After he left, there was almost always someone staying with us. One of my foster brothers moved back in for a year, and my brother and his girlfriend moved in for a year. Then, there was Ed. He was a slow adult whose mother had had enough of him, so she was trying to find someplace for him to go. He would throw frozen hamburger patties in the microwave for one minute and then eat them with mayonnaise. I think my mom intended to break him and make him civilized, but he broke her long before she ever had a chance to break him. I’m not sure anyone else has done that.
In 1999, my mom moved away, but left me in the house as a pseudo property manager. I took the room downstairs, and she rented the rest of the house to a horrible woman named Dena and her three kids. Deba was a human pig. To this day, I’ve never met anyone as disgusting as her, though Bonnie’s mom comes in at a close second.
I helped Dena and her kids move in. At the end of the day, when we had the moving truck unpacked, she announced that she was going to return the truck and bring back dinner. She returned about 45 minutes later with a box of doughnuts and a gallon of milk. Holy shit!, I thought, what the fuck did we do?

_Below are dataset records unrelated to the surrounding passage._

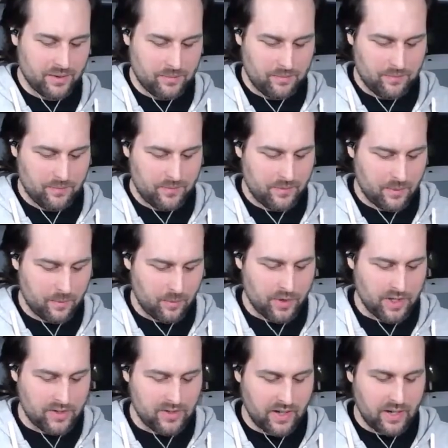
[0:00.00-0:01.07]
I'm
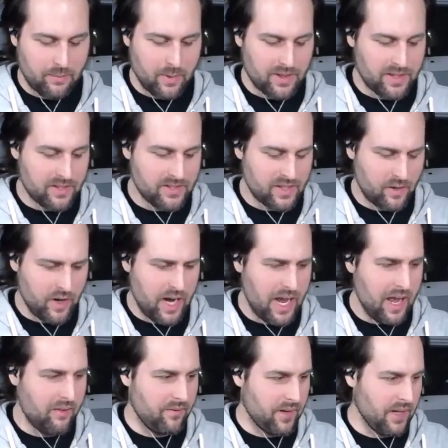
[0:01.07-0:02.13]
really excited about these. They're
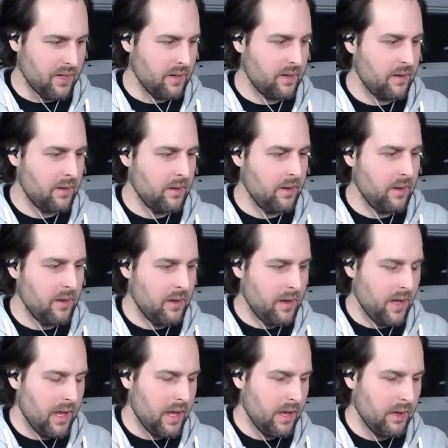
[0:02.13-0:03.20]
heavy.
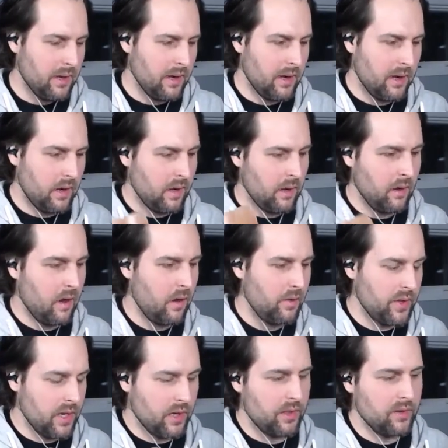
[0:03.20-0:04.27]
And all
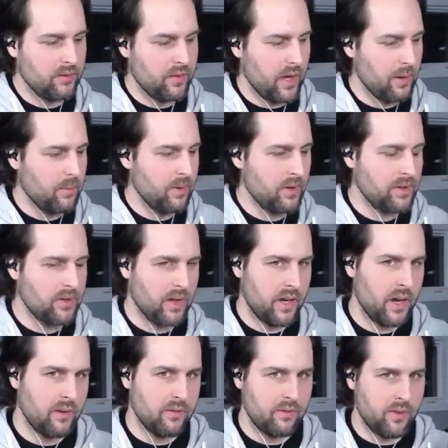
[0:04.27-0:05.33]
the other Vibergs that
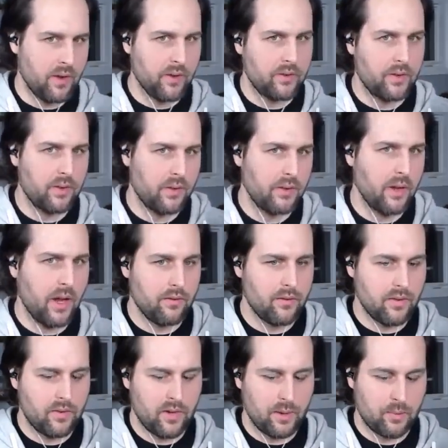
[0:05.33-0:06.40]
I've felt have
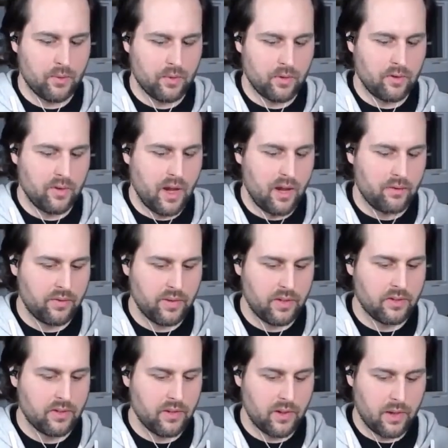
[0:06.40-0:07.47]
the same sort of heft
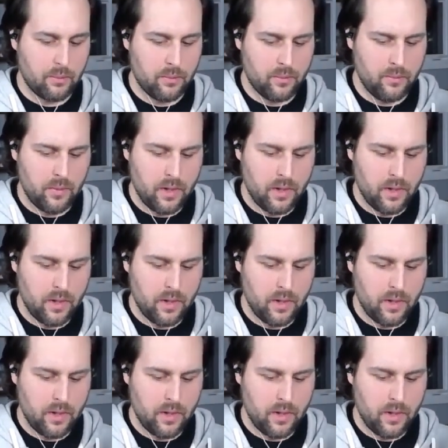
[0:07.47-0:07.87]
to them.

That was one of the most painful years of my life. After a few months, Dena took a lover – her boss, as a matter of fact – and he would come over on Mondays and Thursdays, cook dinner for the family, and then he would spend a few minutes bashing Dena’s headboard against the wall above my bedroom. It must have been some magic pussy because I can’t imagine her fat ass being worth all the effort he went for 5 minutes of smashing.

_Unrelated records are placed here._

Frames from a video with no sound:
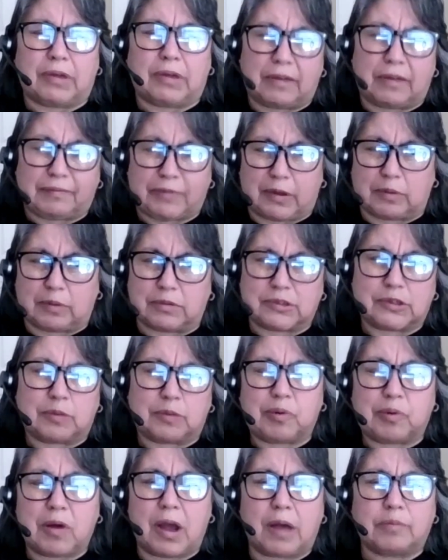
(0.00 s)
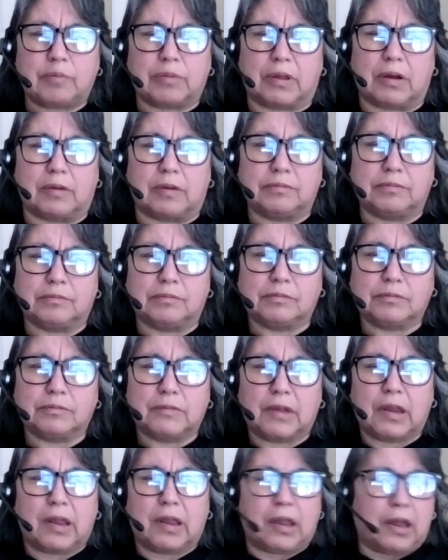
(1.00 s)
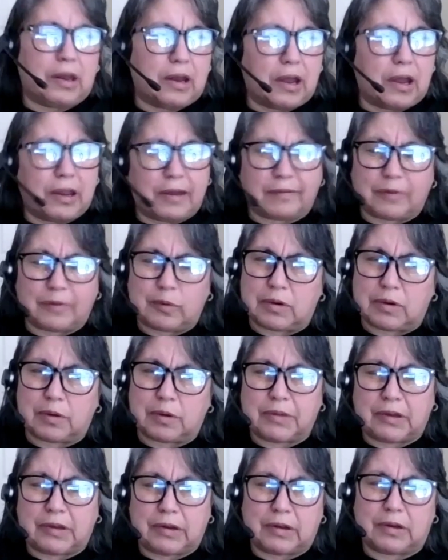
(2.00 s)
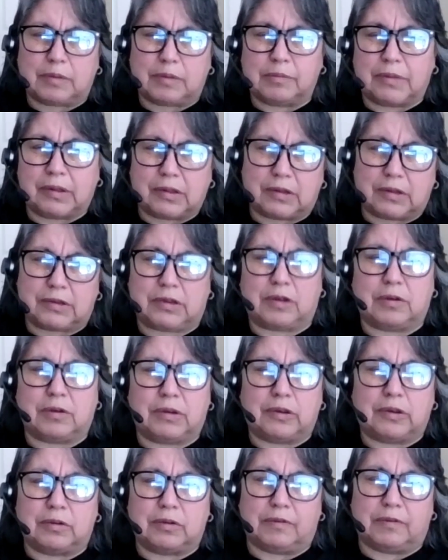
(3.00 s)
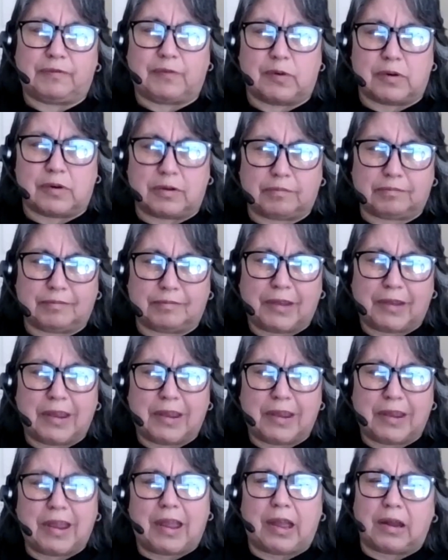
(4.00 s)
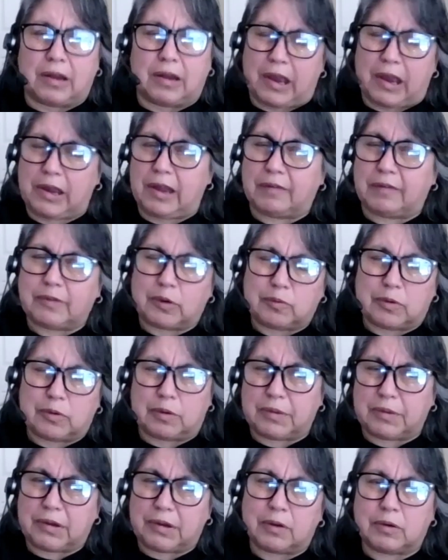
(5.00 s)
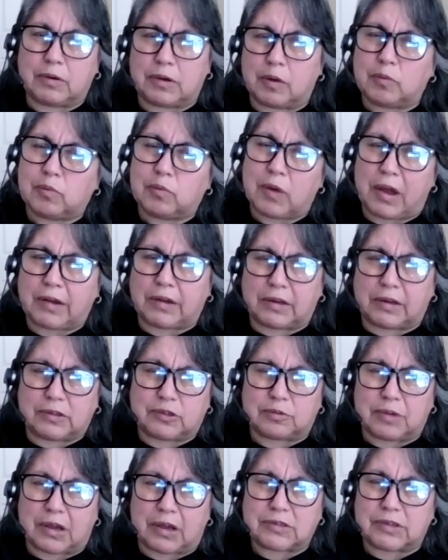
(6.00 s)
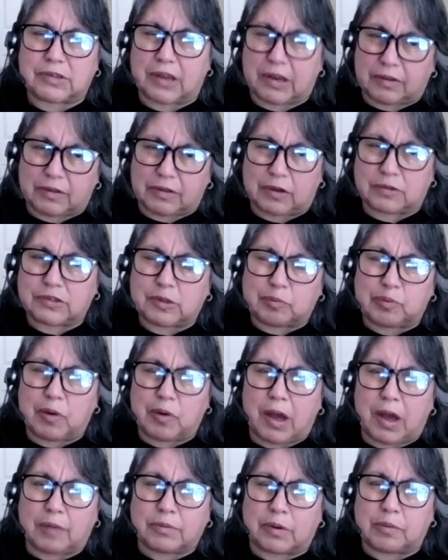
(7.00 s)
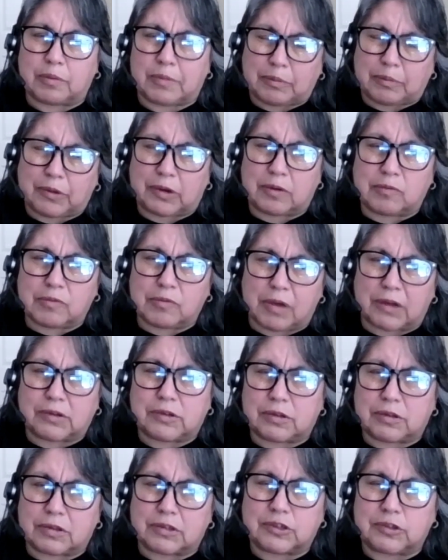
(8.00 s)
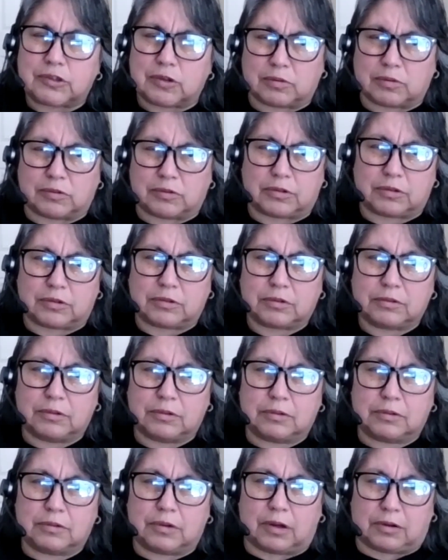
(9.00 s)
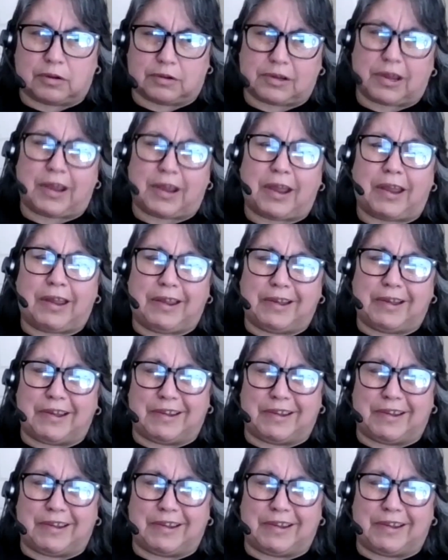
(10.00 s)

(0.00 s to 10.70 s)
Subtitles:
If there was a problem and I have a woman in a military uniform and I have a woman in a wedding dress and there's a problem, I'm going to run to the soldier. Okay?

On Mondays, he would come over and wash all of the dishes he used to cook dinner on Thursday, and on Thursday, he would wash all of the dishes he used on Monday because nobody cooked dinner on any of the nights in between. Nobody would do any sort of cleaning for a whole ass year, as a matter of fact. They would let the trash can pile up as high as it would go before the dog got into it. She loved old wet coffee grounds. 🤮

My brother helped me move them out after one year. When we moved their sofa, we couldn’t believe all of the trash underneath it. There was trash all over the living room, too. We stood there for a minute, contemplating what to do, and then my brother left. He went to the garage and came back a moment later with a broom and swept all of the trash across the carpet, into a pile, and then shoveled it into a trash bag.
I’d like to say life returned to normal after that, but it only got worse. My mom decided to rent out the rooms to individual tenants. I got the master, my friend Cameron got the room downstairs, and then we rented my old room to Erica, who was the best roommate anyone could ask for. She basically lived with her boyfriend at his place. If that lineup had stayed, things would have been okay, but there was never a chance of that.
We had Sam, Mark, Eric, and Bob, who all came with their own unique brands of anti-social dysfunction. I’m not going to get into it here because honestly, I’m as tired of writing this post as you are of reading it. Suffice it to say, I moved out after about 18 months of that nonsense, and moved into the nonsense I’m living in now, but that’s a whole other story.